La filiale française d'UBS risque d'être prochainement mise en examen dans l'enquête ouverte en France sur des soupçons de mise en place d'un système destiné à convaincre de riches clients français d'ouvrir des comptes non déclarés en Suisse au début des années 2000.
Le patron d'UBS France, Jean-Frédéric de Leusse, a été récemment entendu en vue d'une mise en examen de la banque, en tant que personne morale, par les juges d'instruction chargés de l'enquête sur des soupçons de blanchiment de fraude fiscale, a-t-on appris vendredi de source proche de l'enquête.
L'audition devrait se poursuivre la semaine prochaine et UBS France pourrait être mise en examen à son issue, a précisé cette source.
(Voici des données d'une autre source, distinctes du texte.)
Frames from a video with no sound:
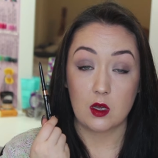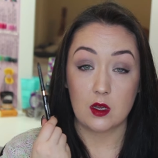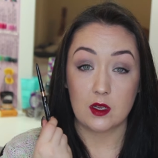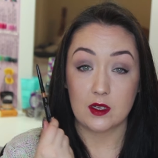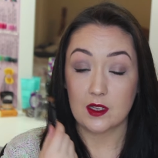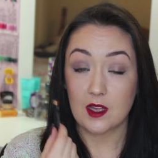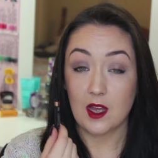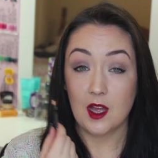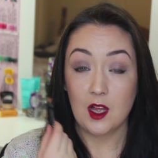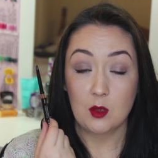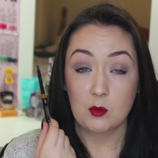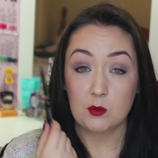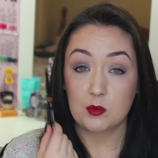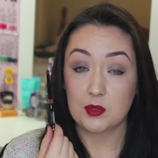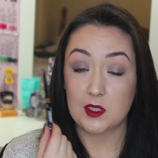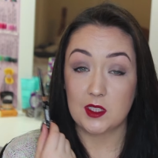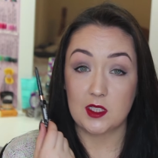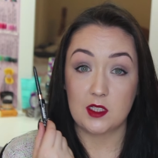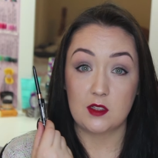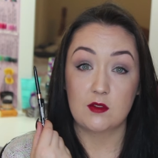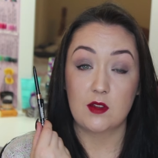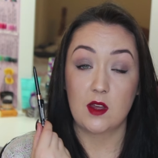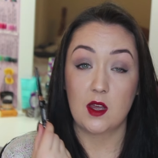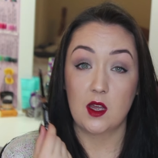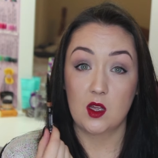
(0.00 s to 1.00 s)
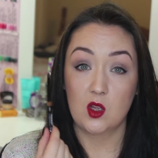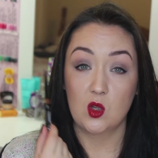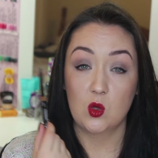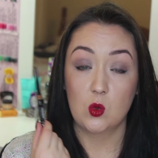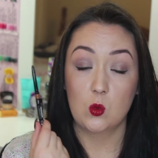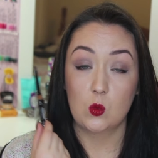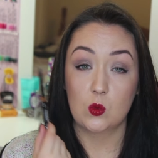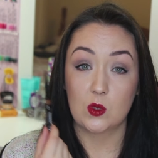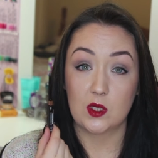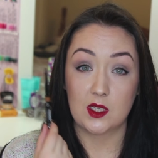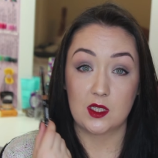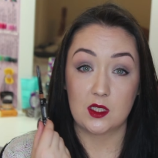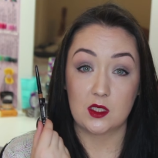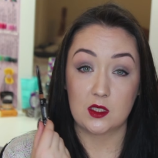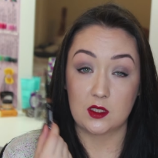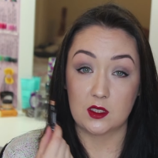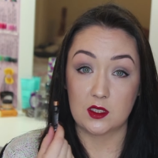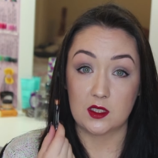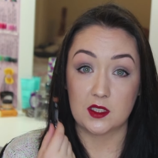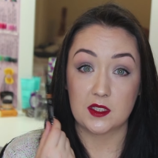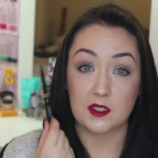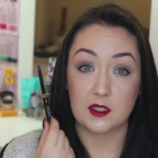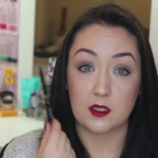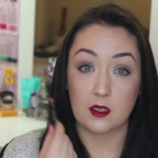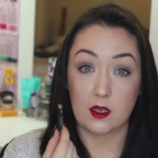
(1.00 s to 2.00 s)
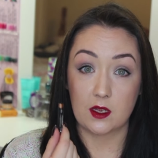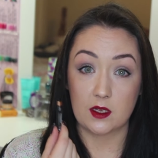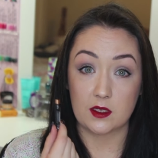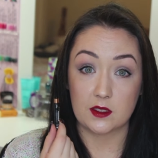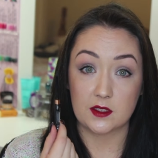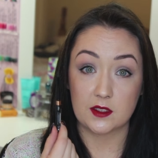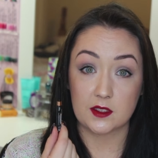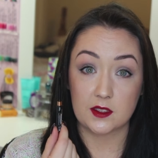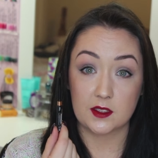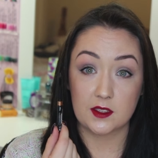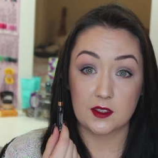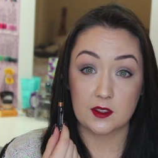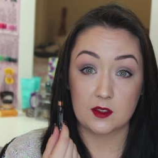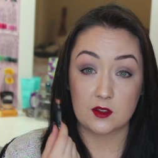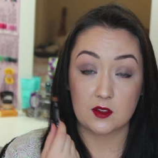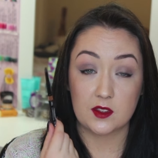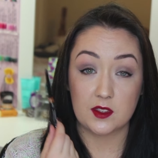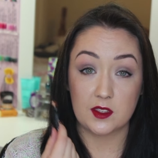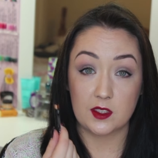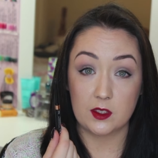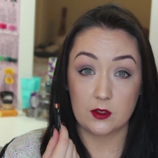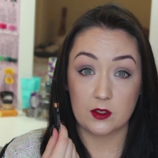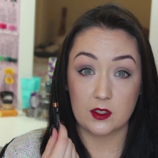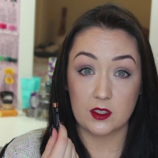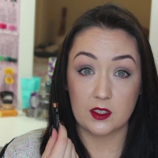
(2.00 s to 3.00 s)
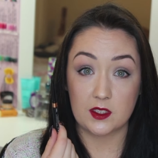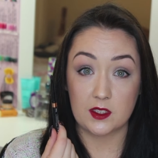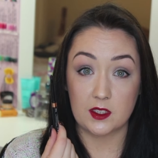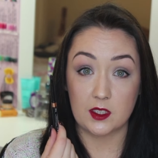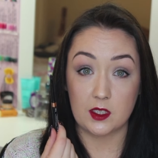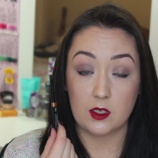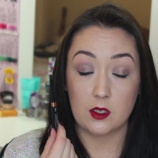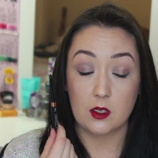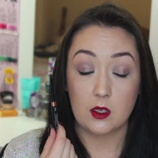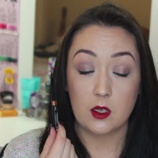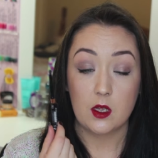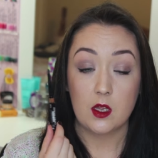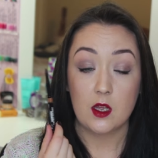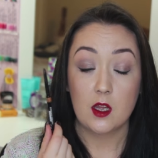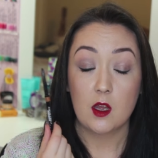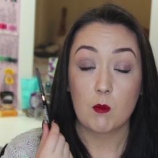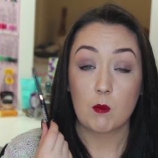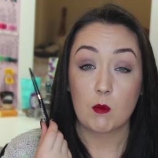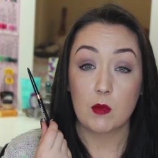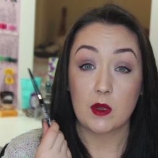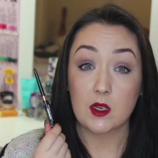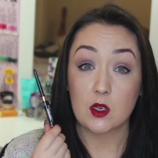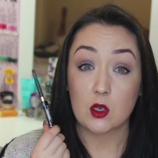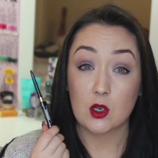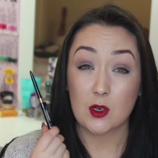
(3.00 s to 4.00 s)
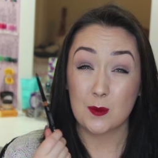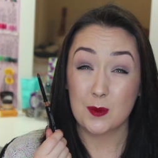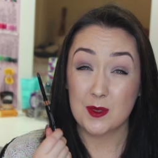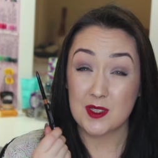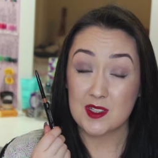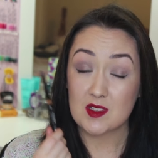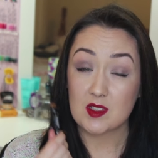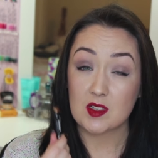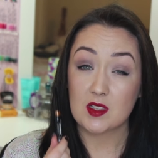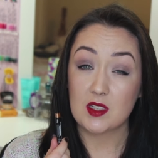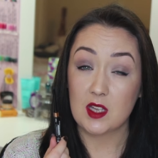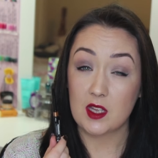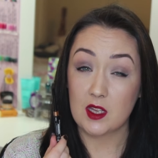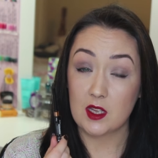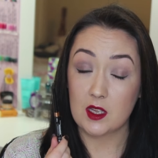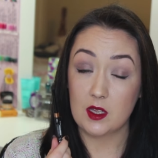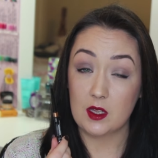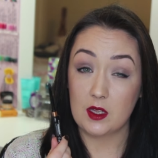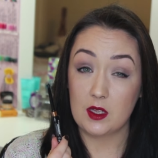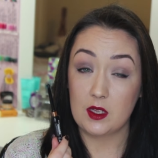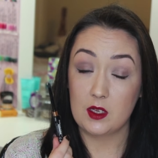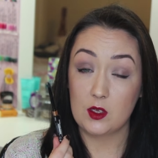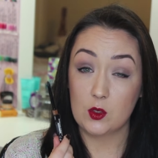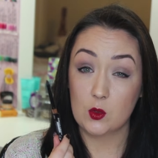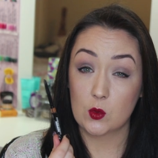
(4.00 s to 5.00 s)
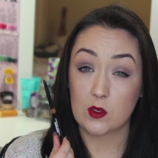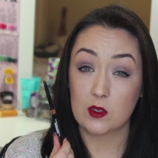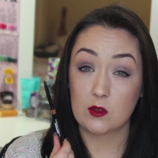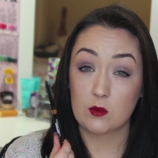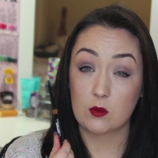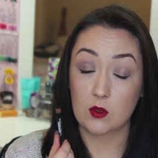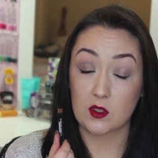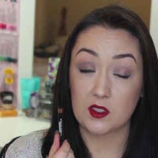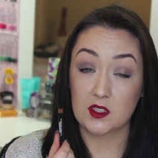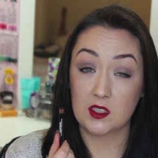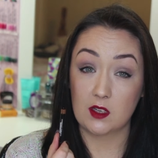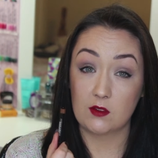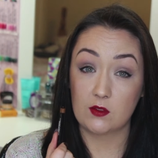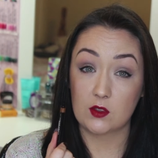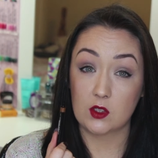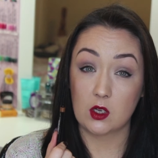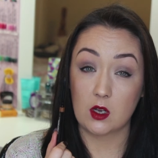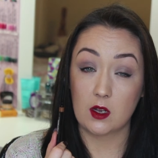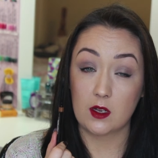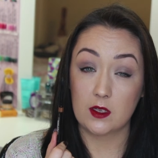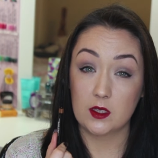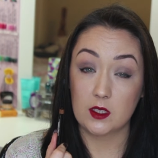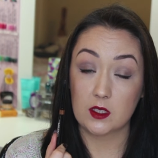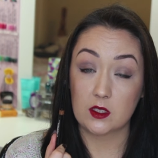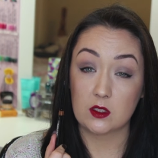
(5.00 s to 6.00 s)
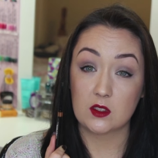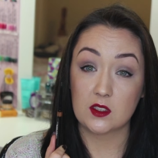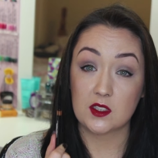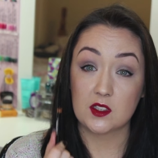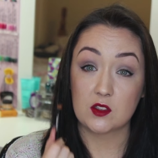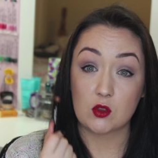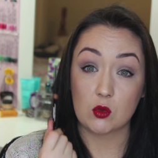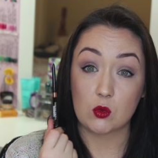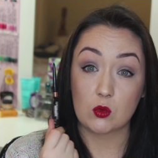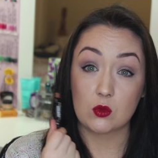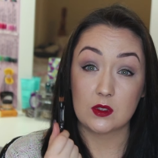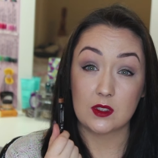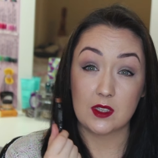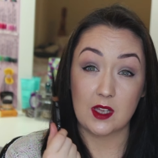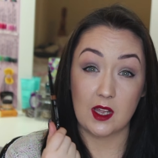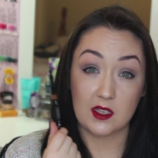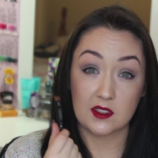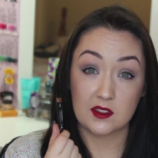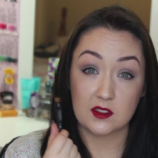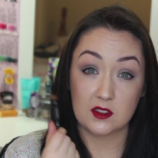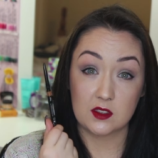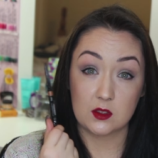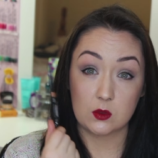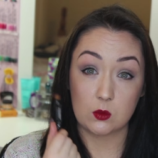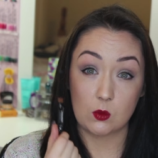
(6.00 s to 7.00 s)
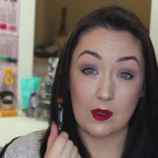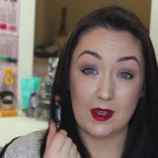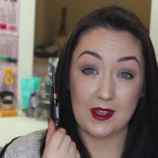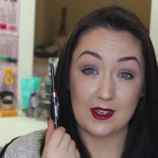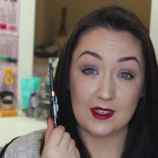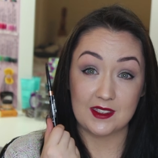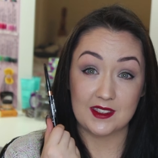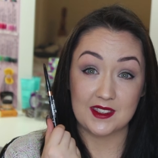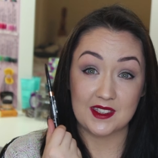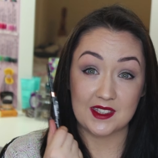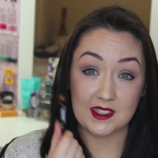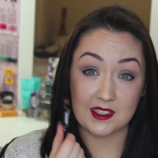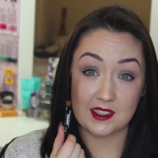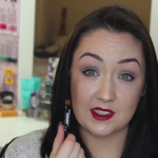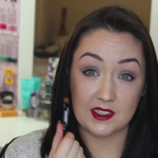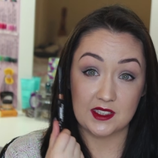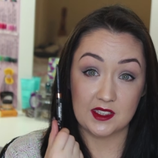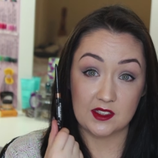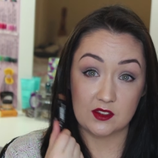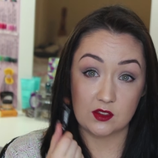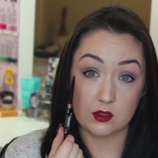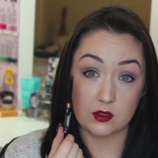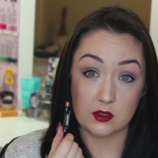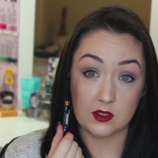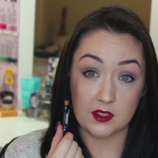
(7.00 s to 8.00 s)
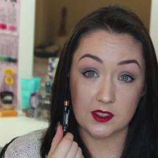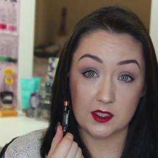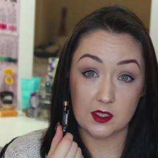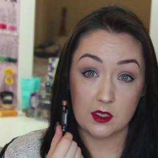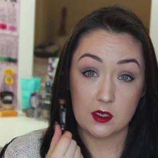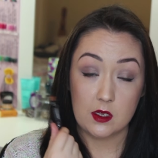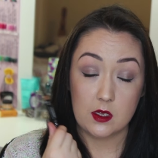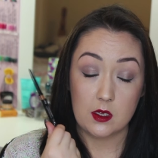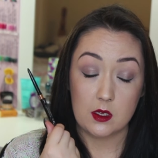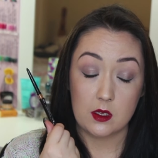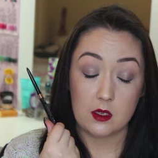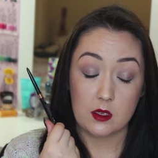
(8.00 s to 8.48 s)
I can't believe how well this lasts, seriously. My Urban Decay twenty-four seven eyeliners don't last as well as this does.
Dans cette enquête, UBS est soupçonnée d'avoir permis à ses commerciaux suisses de démarcher des clients en France, en violation de la législation, et d'avoir mis en place une double comptabilité pour masquer des mouvements de capitaux entre la France et la Suisse.
Un ancien directeur général d'UBS France, Patrick de Fayet, un ancien dirigeant du bureau d'UBS à Lille et un cadre salarié d'UBS à Strasbourg sont déjà mis en examen.
Ces investigations sont nées en particulier d'une dénonciation d'anciens salariés.
Une note anonyme transmise à l'Autorité de contrôle prudentiel (ACP), consultée par l'AFP, détaille l'existence de "carnets du lait" entre 2002 et 2007, système destiné à enregistrer les ouvertures de comptes non déclarées en Suisse réalisées par les commerciaux.
Elle décrit le rôle présumé de chargés d'affaires en Suisse et en France et de membres de la direction d'UBS France dans cette double comptabilité.
Ce système permettait de ne pas laisser de trace dans les outils officiels de la banque tout en permettant de calculer les opérations des commerciaux pour leurs bonus de fin d'année, selon cette note.
353 détenteurs de comptes visés
L'information judiciaire sur les pratiques de la banque suisse en France a été ouverte en avril 2012 pour "démarchage bancaire ou financier par personne non habilitée et blanchiment de fraude fiscale et de fonds obtenus à l'aide d'un démarchage illicite, commis en bande organisée". Elle est conduite par les juges Guillaume Daïeff et Serge Tournaire.
Initialement, une enquête préliminaire avait été ouverte par le parquet de Paris en mars 2011 après la transmission par l'ACP, chargée du contrôle des banques, d'une note sur les pratiques commerciales de la banque.
Dans cette enquête, les juges ont également communiqué au fisc français une liste de 353 personnes soupçonnées d'avoir détenu un compte en Suisse, à charge pour ce dernier d'obtenir de la Suisse un éclaircissement de la situation fiscale de ces personnes.
Le président de la filiale française de la banque suisse, Jean-Frédéric de Leusse, avait assuré le 11 octobre dans les Echos que des audits internes n'avaient rien révélé sur d'éventuels agissements frauduleux.
"Dès le début de cette affaire, nous avons évidemment mené nos propres audits pour savoir ce qu'il en était. Ils n'ont rien révélé des allégations rapportées par la presse et par les anciens salariés auxquels nous sommes opposés aux prud'hommes", avait-il affirmé.